[Info-vax] Boot drive died on a shadowed system disk
Rich Jordan
jordan at ccs4vms.com
Thu May 17 14:39:51 EDT 2012
On May 17, 1:18 pm, Jan-Erik Soderholm <jan-erik.soderh... at telia.com>
wrote:
> Rich Jordan wrote 2012-05-17 18:36:
>
>
>
>
>
>
>
>
>
> > Based on the docs I think we're ok but its the first time this has
> > happened so if anyone knows for certain please feel free to comment.
>
> > DS10. OpenVMS V8.2, ECOs current.

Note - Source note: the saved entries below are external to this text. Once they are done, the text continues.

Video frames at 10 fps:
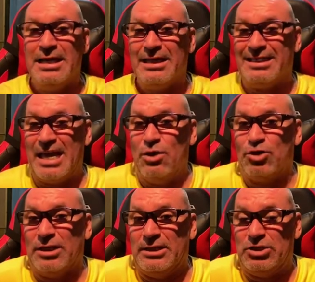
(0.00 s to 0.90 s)
they
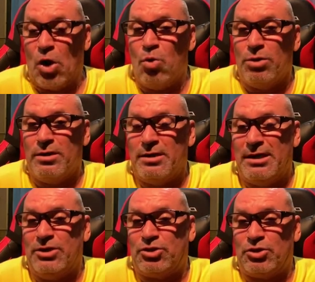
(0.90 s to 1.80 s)
usually don't
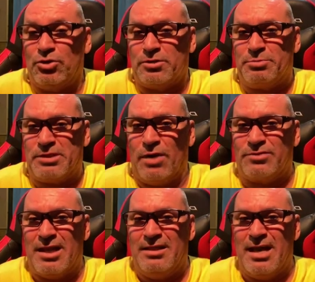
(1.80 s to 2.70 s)
introduce
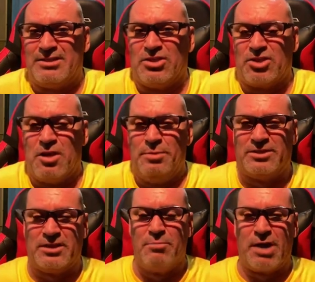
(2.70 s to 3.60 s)
themselves unless there's going to be
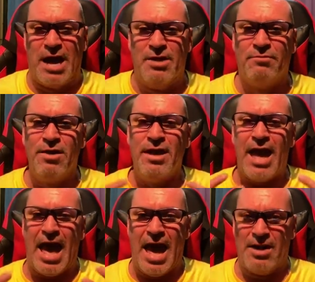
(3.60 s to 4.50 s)
some kind of
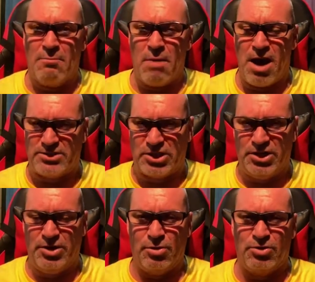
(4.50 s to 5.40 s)

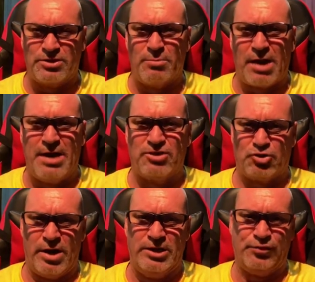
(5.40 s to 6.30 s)
animosity or some kind of
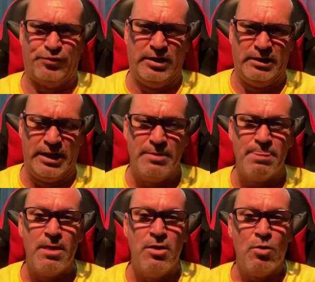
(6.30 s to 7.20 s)
strange feeling.
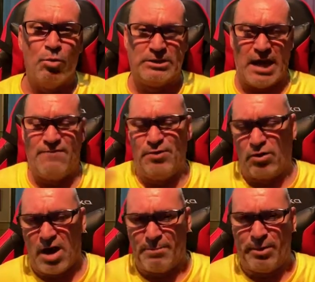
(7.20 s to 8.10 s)
which I feel
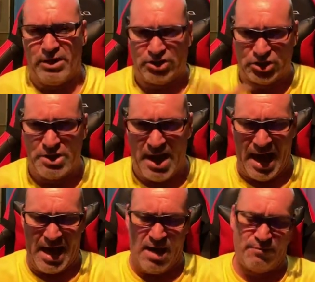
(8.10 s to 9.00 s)
capoeira shouldn't
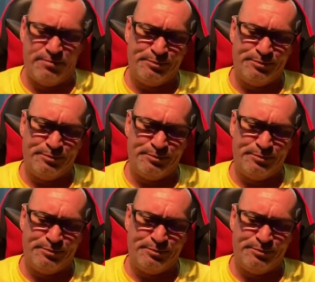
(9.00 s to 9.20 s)
have.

Two channel KZPEA SCSI controller,
> > two drives on each channel; drive DKA0 is the console selected boot
> > disk. System shadow disk DSA0 contains DKA0 and DKB0, the data unit
> > DSA1 has drives DKA100 and DKB100. Console AUTO_ACTION is RESTART.
>
> > DKA0 failed out of the shadowset with hard errors (DKB0 failed out of
> > DSA1 shortly thereafter, but was able to rejoin manually). DKA0 will
> > not remount into DSA0 (got the following error):
>
> > $ MOUNT/SYSTEM DSA0 /SHADOW=$1$DKA0: ALPHASYS /CONFIRM
> > %MOUNT-I-MOUNTED, ALPHASYS mounted on _DSA0:
> > %MOUNT-I-SHDWMEMFAIL, _$!$DKA0: (NODE) failed as a member of the
> > shadow set.
> > -SYSTEM-F-ABORT, abort
> > %MOUNT-I-ISAMBR, _$1$DKB0: (NODE) is a member of the shadow set
>
> > No errors were logged against the DKA0 device from this mount attempt
> > but one bus error on PKA0 was. We're not certain yet which component
> > or components are at fault (a support call is being placed).
>
> > I can mount DKA0 locally/writelocked and have run an analyze/disk on
> > it (with some cleanup indicated as needed).
>
> > I suppose I could mount it /override=shadow then dismount and try to
> > have it rejoin the set but I don't think its trustworthy so not going
> > to try.
>
> > My question is this. In the event of a reboot before service can be
> > performed, what will happen? My expectation based on the shadow docs
> > is one of two, either of which are survivable.
>
> > DKA0 is nonbootable: the system just fails at console level, and can
> > either have its console boot device changed to DKB0 or just manually
> > booted from DKB0.
>
> > DKA0 is at least nominally bootable: the system starts to boot, sees
> > the shadow info (so long as I don't mount it /OVERRIDE=SHADOW!), looks
> > to DKB0 and sees the severe mismatch and that DKA0 was not a valid
> > member if the set. It then fails the boot with a SHADBOOTFAIL
> > bugcheck and someone onsite still has to manually boot from DKB0.
>
> > I don't see a way for the system to actually come up on the outdated
> > DKA0: disk. Just bootfailures if it goes down. Is this correct?
>
> Can't the DS10 have two devices as default boot device?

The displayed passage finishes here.